# ABOUT THIS EXERCISE
Word for word, restate the data that follows, omitting the images.

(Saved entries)
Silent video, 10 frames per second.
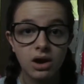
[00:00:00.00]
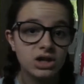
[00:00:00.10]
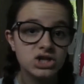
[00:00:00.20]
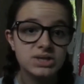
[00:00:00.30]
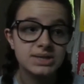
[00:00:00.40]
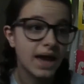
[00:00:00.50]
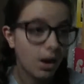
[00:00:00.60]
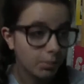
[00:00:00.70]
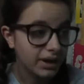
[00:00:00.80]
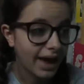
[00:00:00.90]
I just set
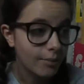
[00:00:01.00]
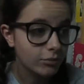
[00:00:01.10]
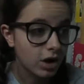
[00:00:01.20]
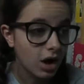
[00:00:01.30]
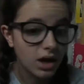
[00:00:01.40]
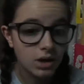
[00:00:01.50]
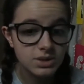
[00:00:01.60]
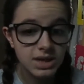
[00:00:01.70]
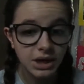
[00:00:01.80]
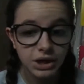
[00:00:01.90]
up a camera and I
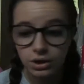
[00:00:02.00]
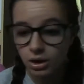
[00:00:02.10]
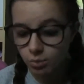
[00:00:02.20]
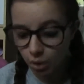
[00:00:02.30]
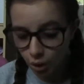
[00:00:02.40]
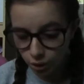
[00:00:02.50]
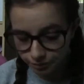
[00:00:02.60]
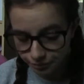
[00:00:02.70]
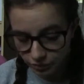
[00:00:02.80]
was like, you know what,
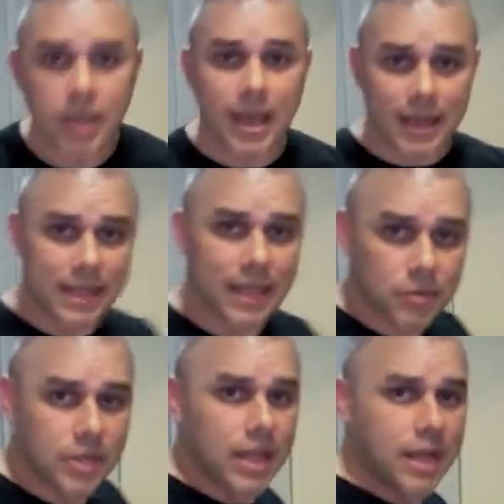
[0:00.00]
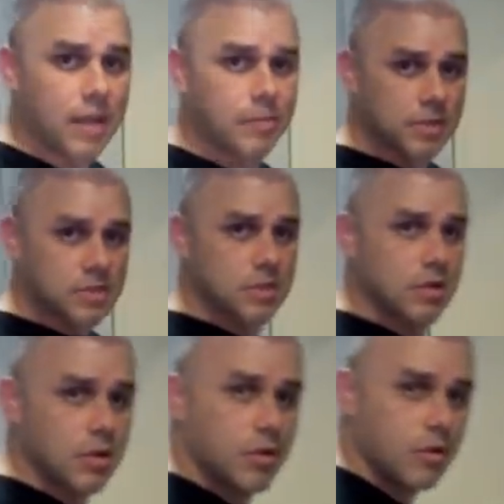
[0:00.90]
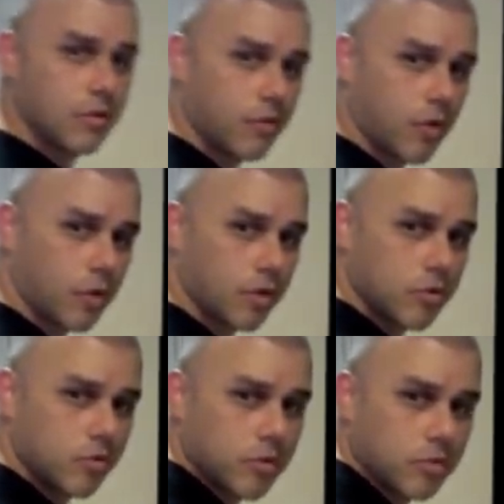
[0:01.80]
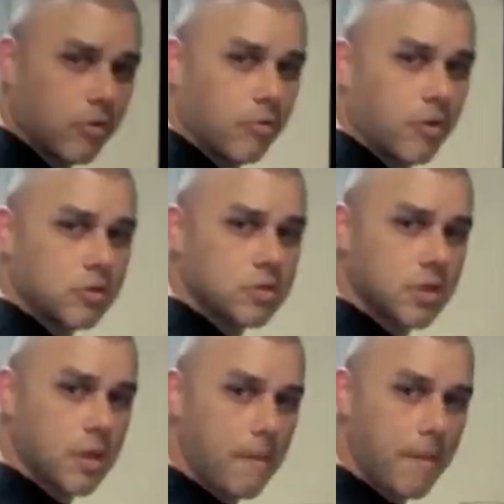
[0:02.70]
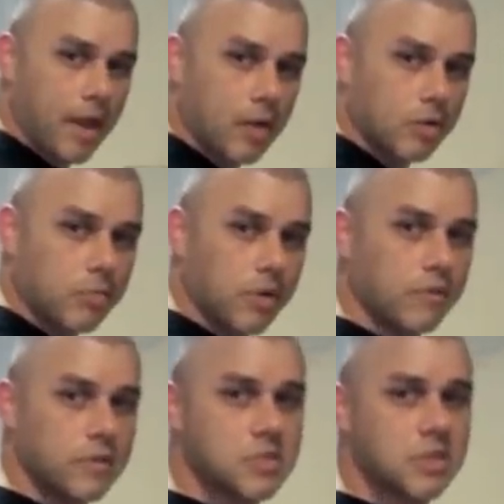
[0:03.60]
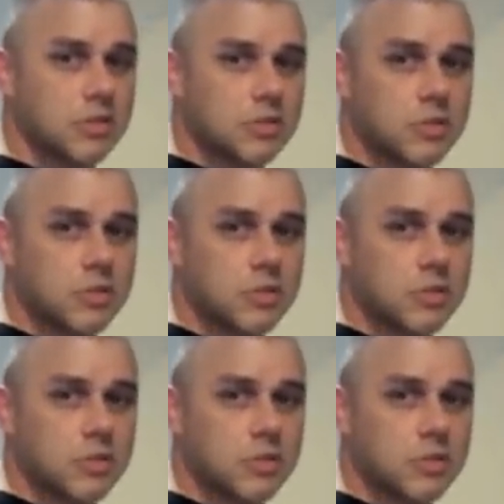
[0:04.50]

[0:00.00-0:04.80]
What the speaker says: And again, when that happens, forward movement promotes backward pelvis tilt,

# ANSWER FOR THIS EXERCISE
Silent video, 10 frames per second.
[00:00:00.00]
[00:00:00.10]
[00:00:00.20]
[00:00:00.30]
[00:00:00.40]
[00:00:00.50]
[00:00:00.60]
[00:00:00.70]
[00:00:00.80]
[00:00:00.90]
I just set
[00:00:01.00]
[00:00:01.10]
[00:00:01.20]
[00:00:01.30]
[00:00:01.40]
[00:00:01.50]
[00:00:01.60]
[00:00:01.70]
[00:00:01.80]
[00:00:01.90]
up a camera and I
[00:00:02.00]
[00:00:02.10]
[00:00:02.20]
[00:00:02.30]
[00:00:02.40]
[00:00:02.50]
[00:00:02.60]
[00:00:02.70]
[00:00:02.80]
was like, you know what,
[0:00.00]
[0:00.90]
[0:01.80]
[0:02.70]
[0:03.60]
[0:04.50]

[0:00.00-0:04.80]
What the speaker says: And again, when that happens, forward movement promotes backward pelvis tilt,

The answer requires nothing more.